◆ Exercise requirements: Omit the images. Restate all of the records word for word.

(Collected data)
++++++

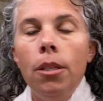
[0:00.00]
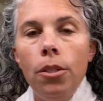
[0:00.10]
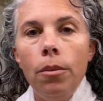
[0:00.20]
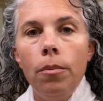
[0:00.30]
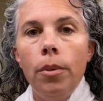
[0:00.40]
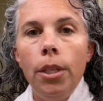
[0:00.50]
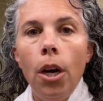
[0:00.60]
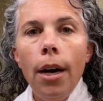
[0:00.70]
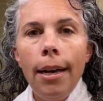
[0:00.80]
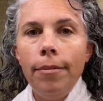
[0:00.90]
So when
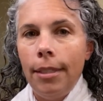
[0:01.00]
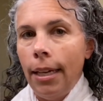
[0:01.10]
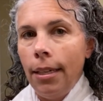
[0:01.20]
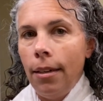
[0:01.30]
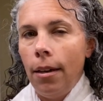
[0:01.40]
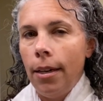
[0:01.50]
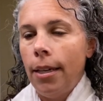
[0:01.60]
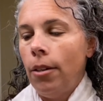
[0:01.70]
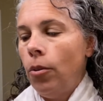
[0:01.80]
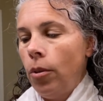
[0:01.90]
y'all have date
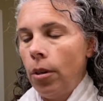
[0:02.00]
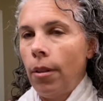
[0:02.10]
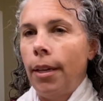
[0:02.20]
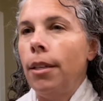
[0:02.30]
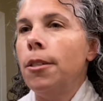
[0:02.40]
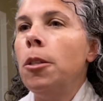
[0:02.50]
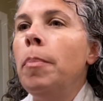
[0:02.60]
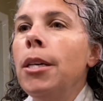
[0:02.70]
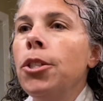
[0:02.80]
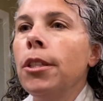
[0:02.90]
night or like a
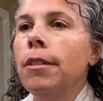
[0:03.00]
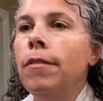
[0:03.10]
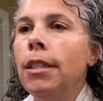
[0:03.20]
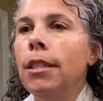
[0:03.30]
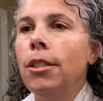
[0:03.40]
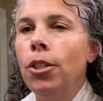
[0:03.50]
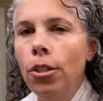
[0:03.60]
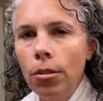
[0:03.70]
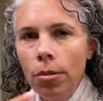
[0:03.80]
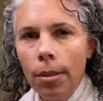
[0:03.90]
special event, do
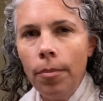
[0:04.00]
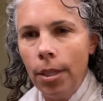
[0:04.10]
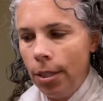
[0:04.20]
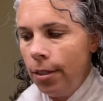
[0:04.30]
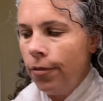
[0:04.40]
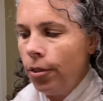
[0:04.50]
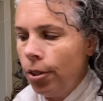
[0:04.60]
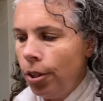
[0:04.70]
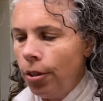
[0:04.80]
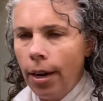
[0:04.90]
you do something different
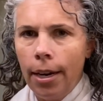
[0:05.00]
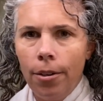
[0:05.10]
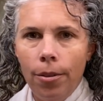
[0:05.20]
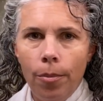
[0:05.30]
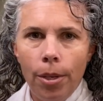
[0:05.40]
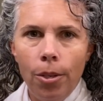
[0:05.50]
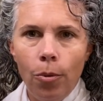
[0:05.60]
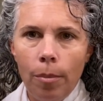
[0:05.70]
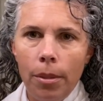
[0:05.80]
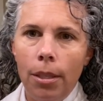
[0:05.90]
to your hair than what you
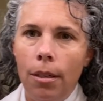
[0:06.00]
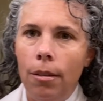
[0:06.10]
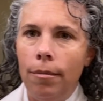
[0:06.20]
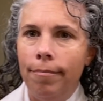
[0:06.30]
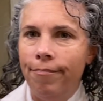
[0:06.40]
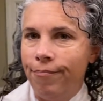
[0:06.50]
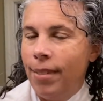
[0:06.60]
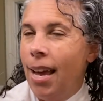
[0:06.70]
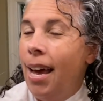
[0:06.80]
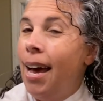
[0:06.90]
normally do?
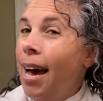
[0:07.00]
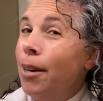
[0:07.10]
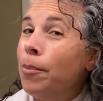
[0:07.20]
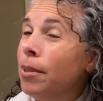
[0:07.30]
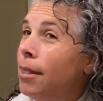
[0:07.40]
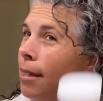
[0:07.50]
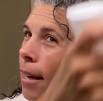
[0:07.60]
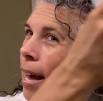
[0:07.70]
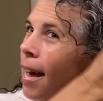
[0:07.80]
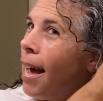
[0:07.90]
I don't really
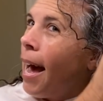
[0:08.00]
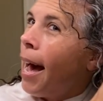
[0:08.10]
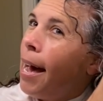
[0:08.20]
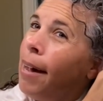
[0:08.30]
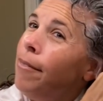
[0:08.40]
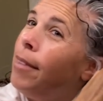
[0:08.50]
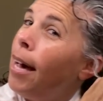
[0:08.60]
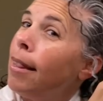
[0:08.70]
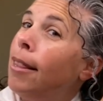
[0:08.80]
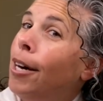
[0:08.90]
have that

++++++

◆ Answer to this problem:
[0:00.00]
[0:00.10]
[0:00.20]
[0:00.30]
[0:00.40]
[0:00.50]
[0:00.60]
[0:00.70]
[0:00.80]
[0:00.90]
So when
[0:01.00]
[0:01.10]
[0:01.20]
[0:01.30]
[0:01.40]
[0:01.50]
[0:01.60]
[0:01.70]
[0:01.80]
[0:01.90]
y'all have date
[0:02.00]
[0:02.10]
[0:02.20]
[0:02.30]
[0:02.40]
[0:02.50]
[0:02.60]
[0:02.70]
[0:02.80]
[0:02.90]
night or like a
[0:03.00]
[0:03.10]
[0:03.20]
[0:03.30]
[0:03.40]
[0:03.50]
[0:03.60]
[0:03.70]
[0:03.80]
[0:03.90]
special event, do
[0:04.00]
[0:04.10]
[0:04.20]
[0:04.30]
[0:04.40]
[0:04.50]
[0:04.60]
[0:04.70]
[0:04.80]
[0:04.90]
you do something different
[0:05.00]
[0:05.10]
[0:05.20]
[0:05.30]
[0:05.40]
[0:05.50]
[0:05.60]
[0:05.70]
[0:05.80]
[0:05.90]
to your hair than what you
[0:06.00]
[0:06.10]
[0:06.20]
[0:06.30]
[0:06.40]
[0:06.50]
[0:06.60]
[0:06.70]
[0:06.80]
[0:06.90]
normally do?
[0:07.00]
[0:07.10]
[0:07.20]
[0:07.30]
[0:07.40]
[0:07.50]
[0:07.60]
[0:07.70]
[0:07.80]
[0:07.90]
I don't really
[0:08.00]
[0:08.10]
[0:08.20]
[0:08.30]
[0:08.40]
[0:08.50]
[0:08.60]
[0:08.70]
[0:08.80]
[0:08.90]
have that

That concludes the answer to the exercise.